Kenapa mau ikut? Sorry ya mending gak usah deh. aku ngajak cewekku soalnya nanti
kamu ngerecokin lagi”. Kataku mencoba bercanda dengannya. Tapi dia terlihat
semakin marah “kamu itu gimana sih Tian? Tadi kan ujian akhir tapi kamu malah
bolos, terus ini mau camping tiga
hari pula? Gimana ujianmu? Pacaran aja yang kamu pikirkan. Gak ada bersyukurnya
deh kamu itu”. Katanya keras dan panjang lebar, sedikit memekakkan telinga.

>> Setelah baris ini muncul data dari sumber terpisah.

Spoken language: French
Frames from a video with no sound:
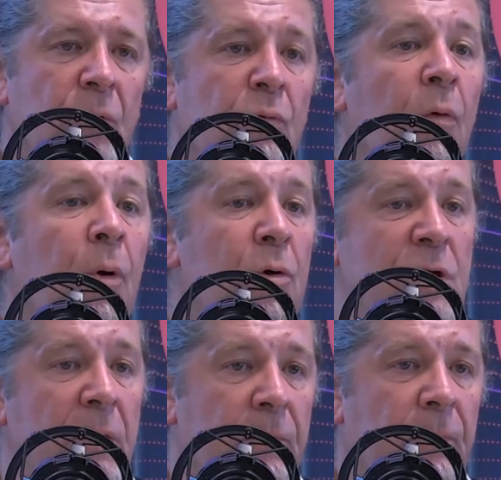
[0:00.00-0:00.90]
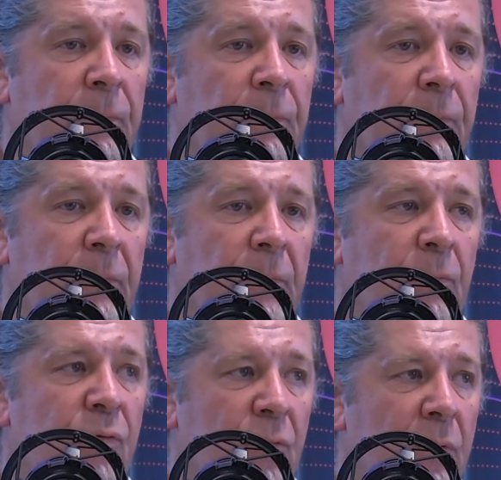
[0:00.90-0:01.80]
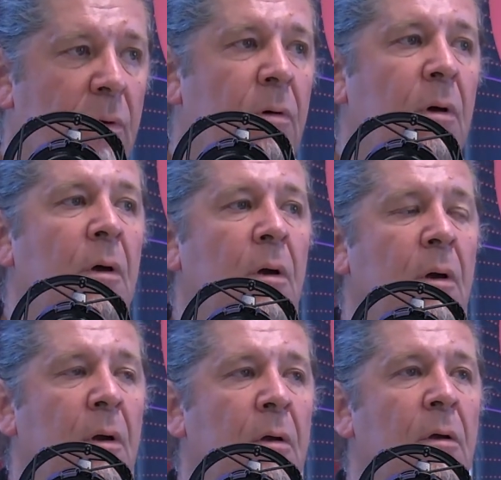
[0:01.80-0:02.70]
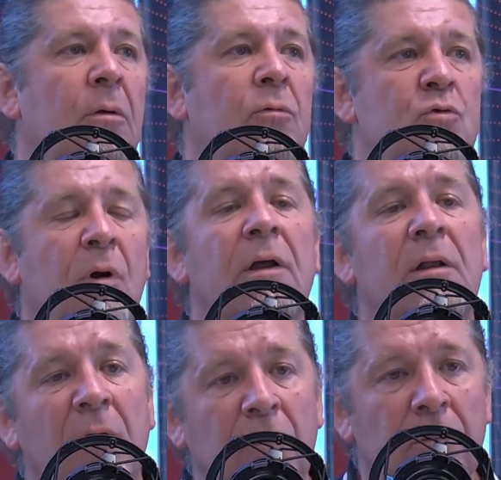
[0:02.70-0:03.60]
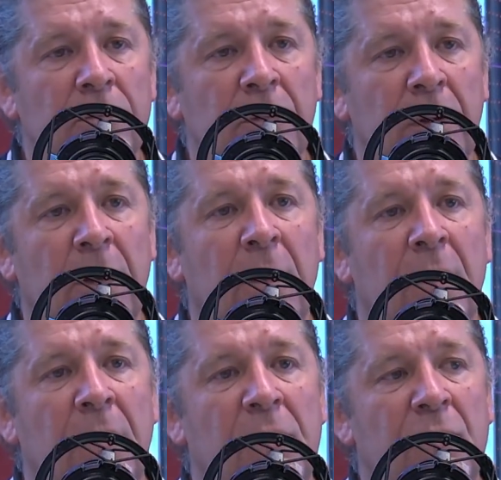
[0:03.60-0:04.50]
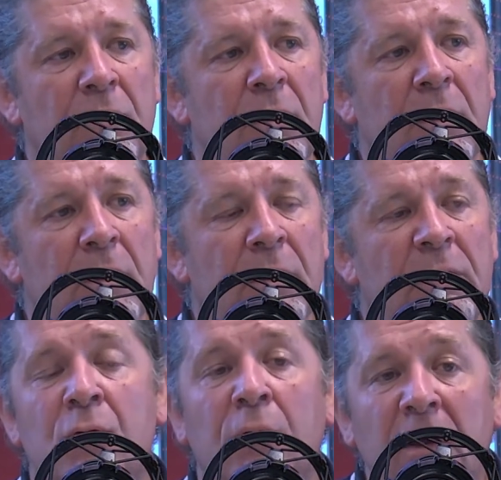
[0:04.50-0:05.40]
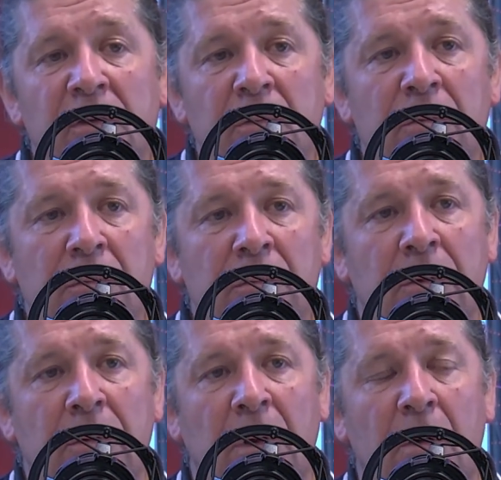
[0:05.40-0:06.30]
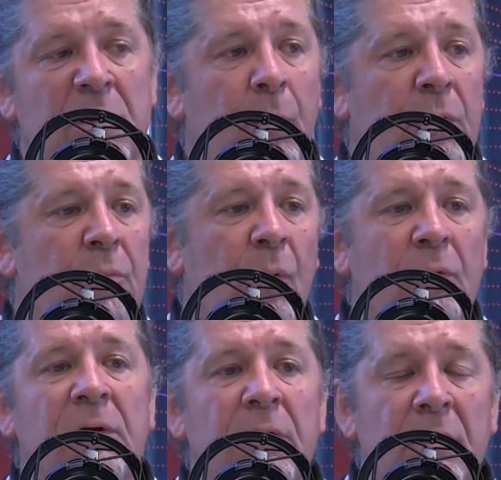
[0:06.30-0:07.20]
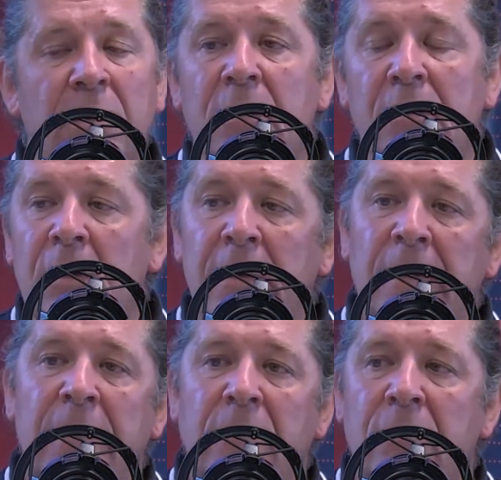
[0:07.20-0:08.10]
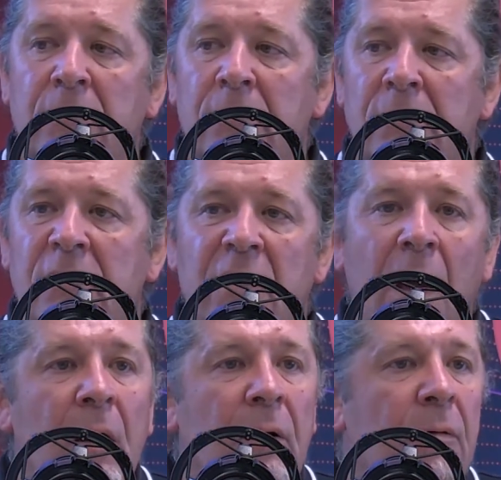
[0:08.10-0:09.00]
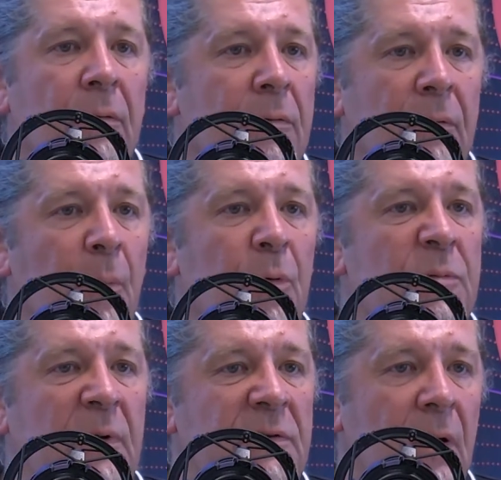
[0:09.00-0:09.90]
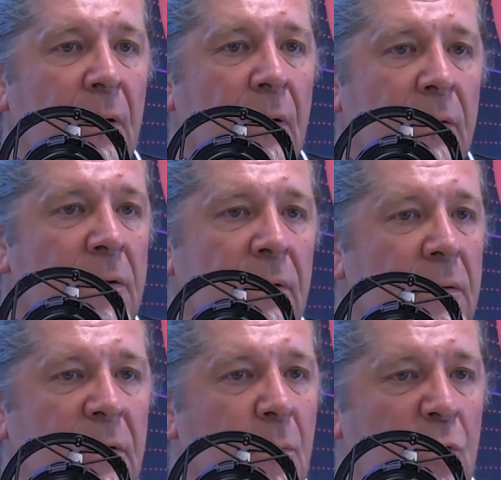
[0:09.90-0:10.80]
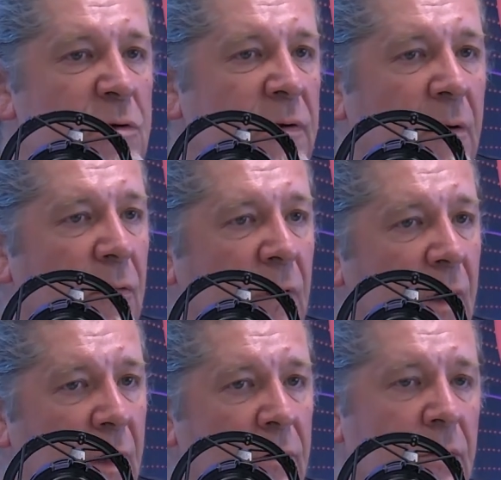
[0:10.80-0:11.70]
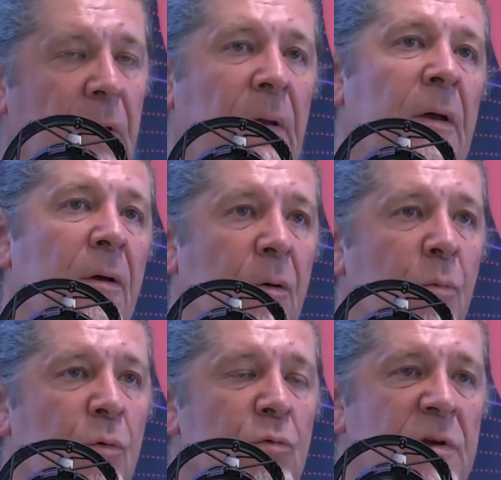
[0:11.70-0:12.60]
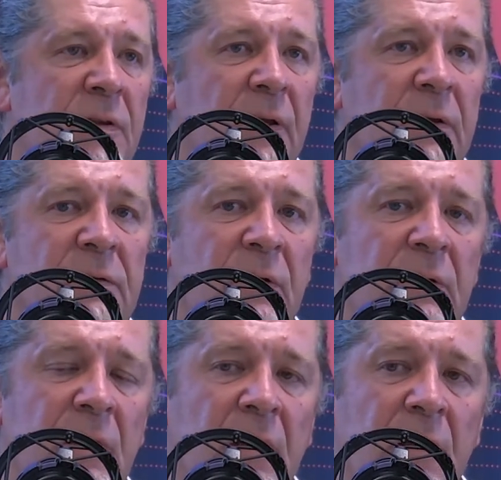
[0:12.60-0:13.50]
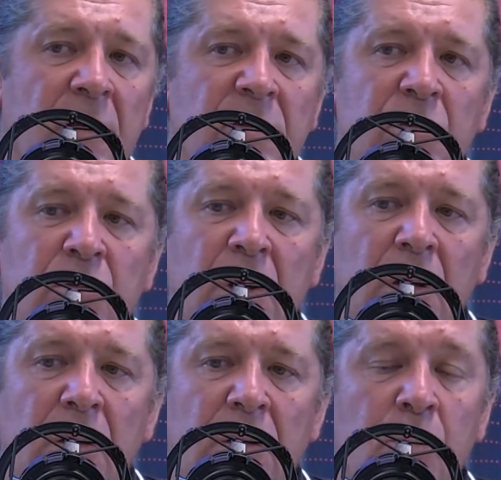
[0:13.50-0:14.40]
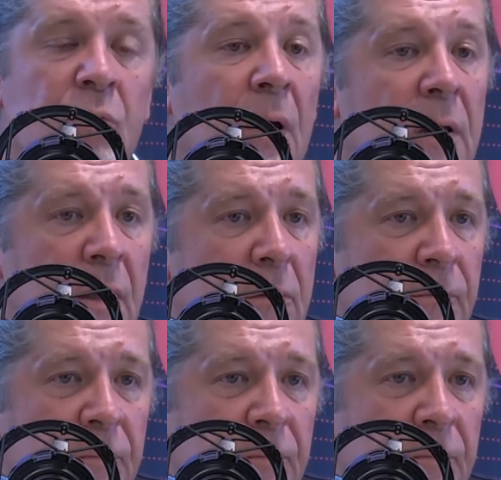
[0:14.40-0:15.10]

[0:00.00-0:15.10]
de nouveaux projets pour toujours aller de l'avant qui sont des, innovations. Euh, alors, ça peut être planter des, euh, algues euh, un peu spéciales hein, qui, mangent les algues vertes. Pour nous, cette année, ça a été la création d'un poulailler.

“bodo amat”. Kataku santai, yang benar-benar sedang malas sekali berdebat
dengannya. “bodo kataku? Ayah ibumu itu mengkuliahkan kita disini untuk
banggain mereka bukan untuk pacaran”. Katanya. “aku gak suka kuliah disini, aku
gak suka jurusan ini, aku punya impian dan cita-cita sendiri. Semua yang aku
lakukan kemarin hanya keinginan mereka bukan aku. Oke mulai sekarang aku gak
mau kuliah lagi. Udah kamu gak usah urusin lagi hidupku, urus aja mimpimu, aku
juga akan berusaha menggapai mimpiku dengan jalanku sendiri. Kita lihat saja
nanti pasti aku bisa ke london. Ingat May”. Kataku mulai kesal. “oke, kita
buktikan siapa yang bisa ke London nanti”. Katanya sambil pergi dan sepertinya
air matanya menetes. Melihat dia pergi ada sedikit rasa kehilangan yang
kurasakan tapi aku janji aku akan buktikan padanya dan ayah serta ibu kalau aku
bisa sukses dengan caraku sendiri dan jalanku sendiri.
***
London, 2015
Kami
bernostalgia kejadian dimana kami berpisah. Aku ingat sekali waktu itu aku menangis,
entah aku menangis karena kata-katanya yang kasar atau karena aku kehilangan
dia, aku tak tahu. Tapi sejak saat itu, dia menghilang, tak lagi di kontrakan
dan juga tak lagi di kelas yang sama. Aku merindukan dia yang biasanaya
pagi-pagi sms aku untuk mengantarkan kopi kekontrakannya. Yah apa boleh buat
dia memilih untuk pergi, dan aku juga sudah berjanji, aku juga akan buktikan
bahwa aku bisa menggapai mimpiku. Aku harus berusaha. “eh kamu waktu itu
menangis ya May? Hayo ngaku?”. Pertanyaannya membuatku sedikit malu, kenapa dia bisa tahu? Batinku. “haha,
kamu kasar sih. Aku kan sensitif”. Kataku beralibi menyembunyikan perasaanku
yang sebenarnya. “hmm, maaf ya, aku emosi itu May”. Katanya merasa bersalah.
“iya gak apa Tian, kan itu udah berlalu”. Kataku mencoba mengembalikan suasana.
“May, jujur ya May, sejak saat itu aku merasakan kehilangan, kayak gak ada yang
nyerewetin aku lagi, marah-marahin aku kalau bolos kelas, dan terutama gak ada
yang bikinin kopi”. Katanya membuatku malu. “eh? Maksudmu aku ini cuma sebagai
pelayanmu yang kau suruh buatin kopi?” kataku sedikit menyembunyikan perasaan
kalau aku sebenarnya juga merasakan kehilangan. “haha, enggak gitu May, aku
kayak merindukanmu deh”. Katanya lagi yang membuatu sedikit girang. “haha alay
deh kamu”. Kataku berusaha bersikap biasa dan mengalihkan perhatian dengan
meneguk secangkir kopi. meski sebenarnya aku juga merasakan hal sama. Bagiku
masih terlalu dini untuk menganggapnya cinta, aku dan dia harus fokus pada
mimpi kami masing-masing. Setidaknya kini aku tak harus menahan rindu yang besar
lagi.
***
Tanpa sadar aku
mengucapkan kata-kata rindu lagi. Apa sebenarnya perasaanku ini? Entahlah, ini
masih terlalu dini, aku dan dia harus menyelesaikan dulu apa yang menjadi mimpi
kami disini, aku masih harus lebih banyak belajar melukis dan aku tahu dia juga
masih ingin fokus pada kuliahnya. Setidaknya kini aku menjadi lebih semangat
belajar, dan tak harus menahan rindu lagi. Maya,
Mari kita buktikan pada orang tua kita masing-masing kalau kita bisa sama-sama
sukses meski dengan jalan yang berbeda. Nanti kita pulang bersama-sama dan kita
bangun negara kita bersama. “hey senyum-senyum sendiri” katanya
mengagetkanku dari khayalan. “ah apaan sih”. Elakku sambil meneguk kopi panas
di musim dingin London yang indah ini.